Motivation: Large collections of optical seafloor imagery are being collected by a multitude of diving robots and other camera platforms. The size of these big data sets ranges in the Terabyte scale and is expected to rapidly grow in the near future with the increasing availability of 4K video cameras and the upcoming Virtual Reality capabilities that are expected to make an impact to industrial and scientific marine operations. Extracting quantitative information requires semantic image analysis to extract characteristics of a variety of objects of interest (e.g. mineral resource abundances species distribution patterns). Analysis of Tera-byte scale data sets also calls for automated methods like machine learning and massive-parallel data processing as manual interpretation is infeasible.

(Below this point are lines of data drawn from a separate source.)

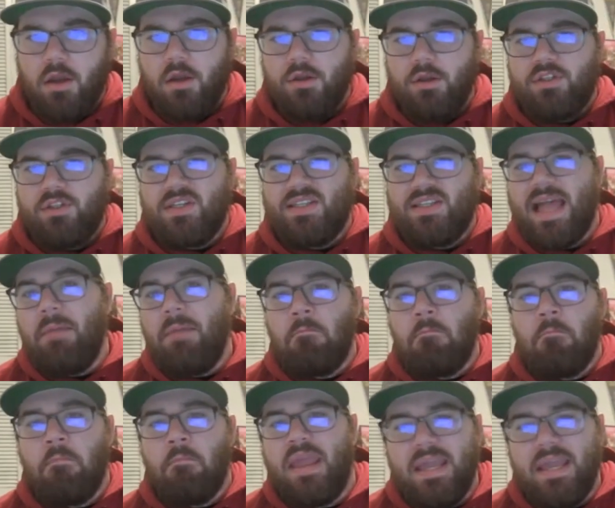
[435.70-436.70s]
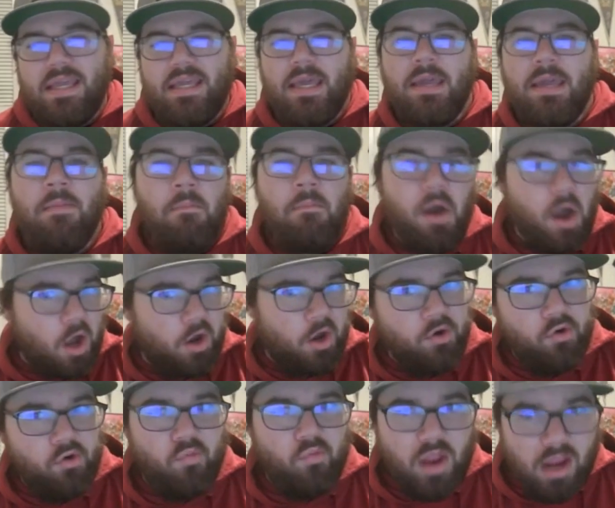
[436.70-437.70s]
Does that make him
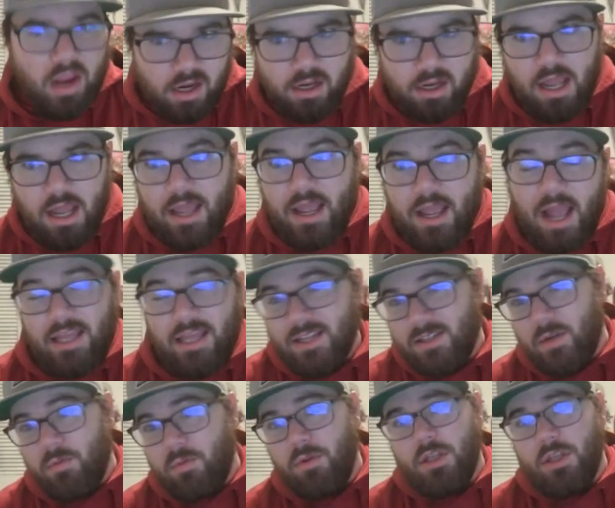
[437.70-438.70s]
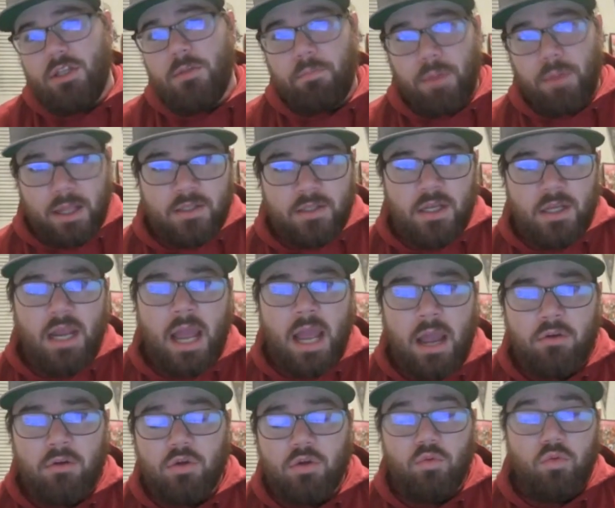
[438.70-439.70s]
underrated? I guess it really depends on
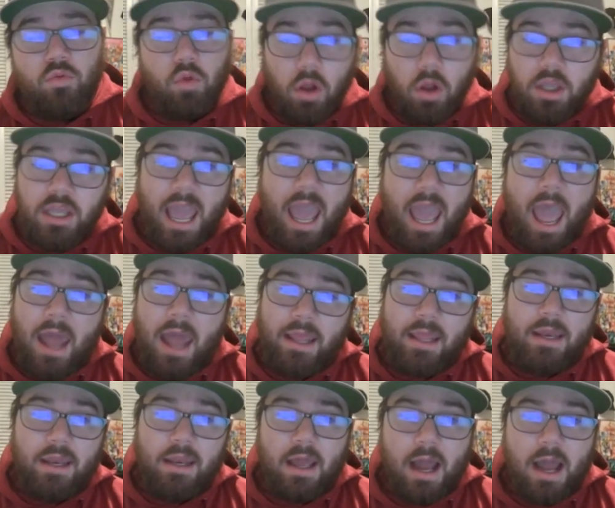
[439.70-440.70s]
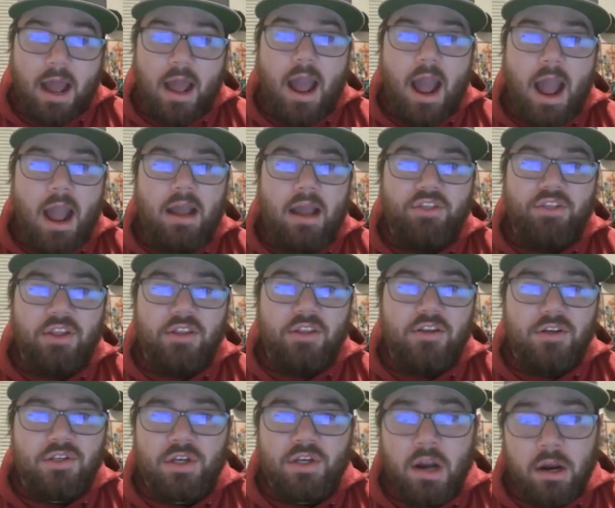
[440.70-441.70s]
how you look at it. I think
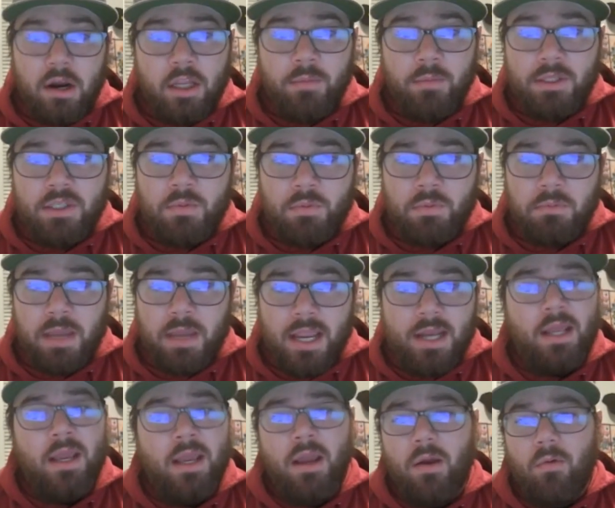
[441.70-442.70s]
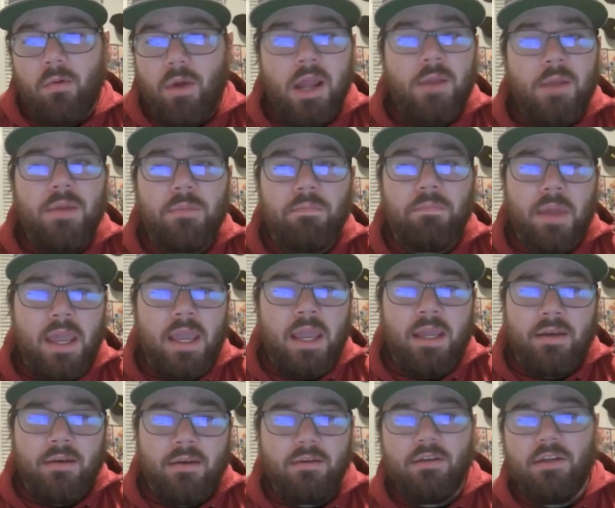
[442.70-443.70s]
there's an argument to be made. Ryan
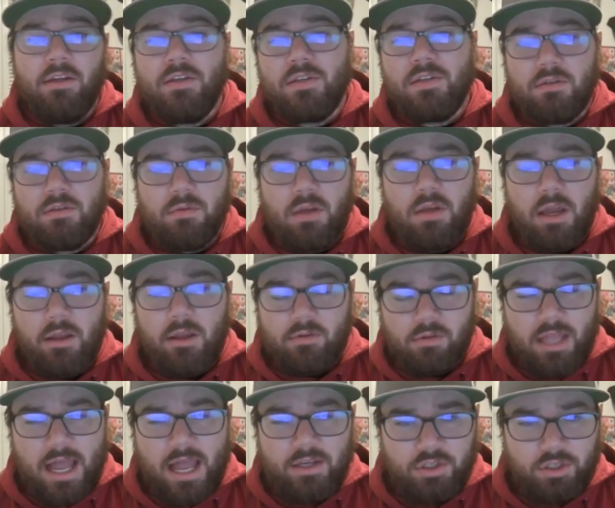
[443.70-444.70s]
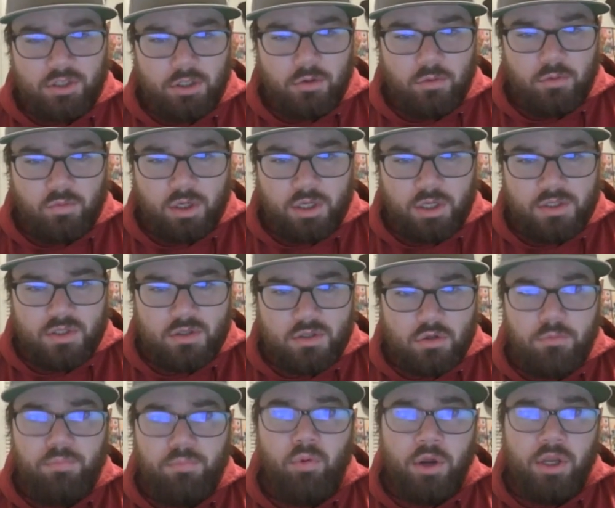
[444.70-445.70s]
McMahon is last year was
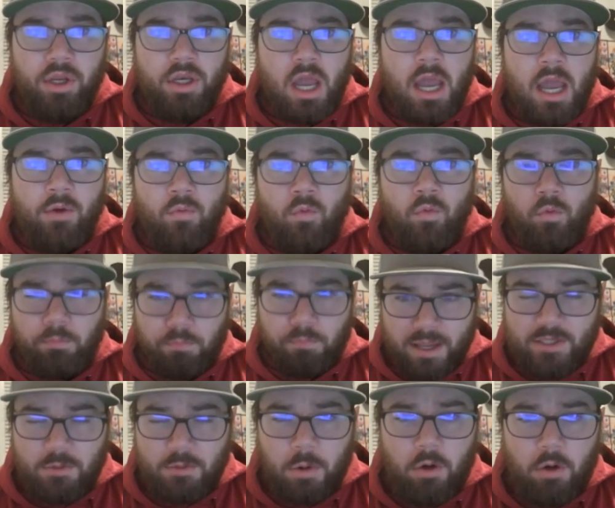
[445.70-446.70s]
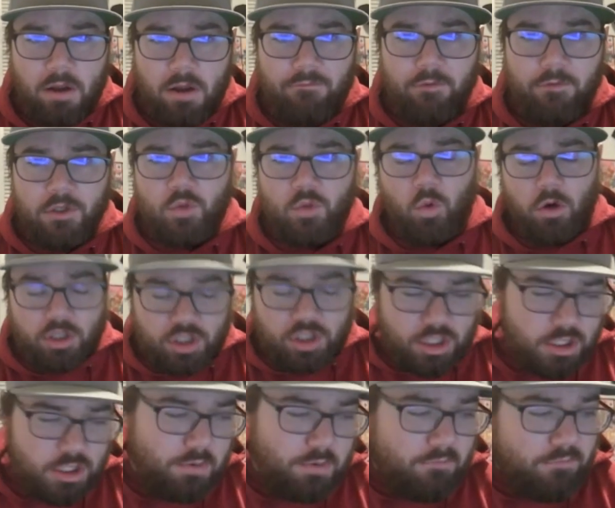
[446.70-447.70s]
2.9 baseball reference WAR,
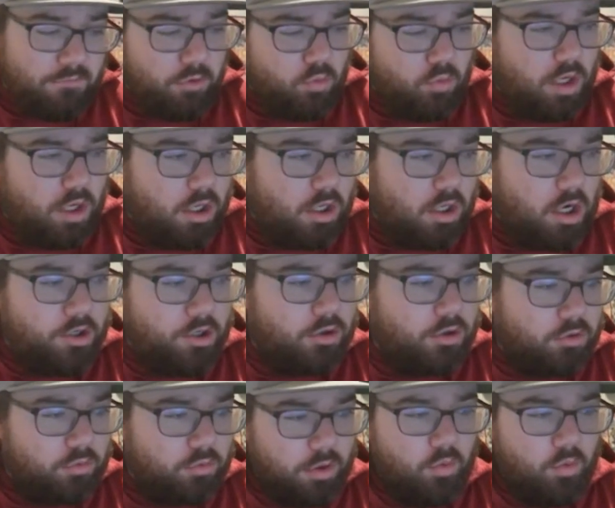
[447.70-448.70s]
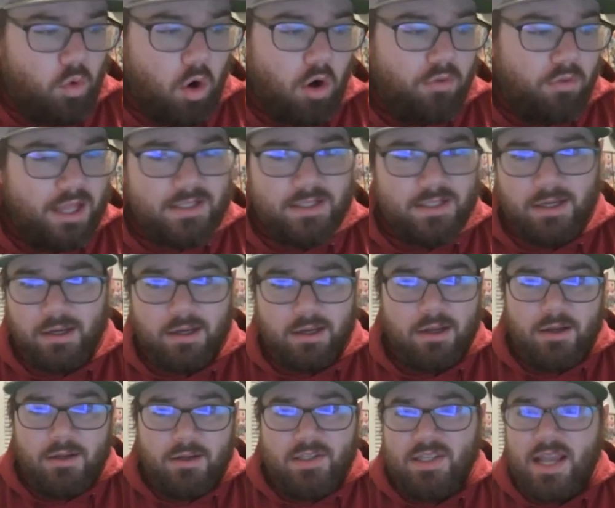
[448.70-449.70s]
just above three, under three WAR. That's
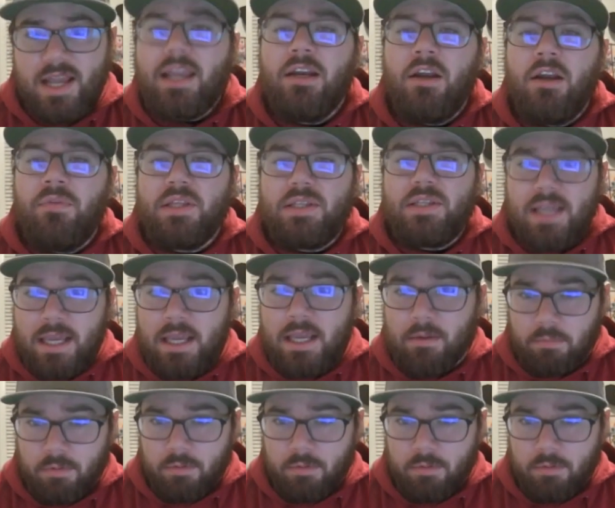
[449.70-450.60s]
second on the team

Aim: Semantic information will be extracted from large collections of spatial and temporal underwater image sequences. Generic classification of geological (substrate, resources) (Schoening et al., 2017), biological (fauna, carrion) (Schoening et al., 2012) and anthropogenic (litter) (Schoening et al., 2015) objects will be targeted by unsupervised clustering and semi-supervised machine learning techniques. Contrast-enhancing methods will be implemented by pixel- and object-based algorithms. 3D morphology of multi-faceted objects (coral reefs, hydrothermal vents), will contribute further features to the detection and classification of objects of interest. Within this Doctoral research project, existing solutions to the automation challenge, which are tuned for one specific use-case, will be advanced towards generic marine image data analysis. This constitutes not only advancement for the natural science interpretation of marine imagery but also advances in the discipline of computer science.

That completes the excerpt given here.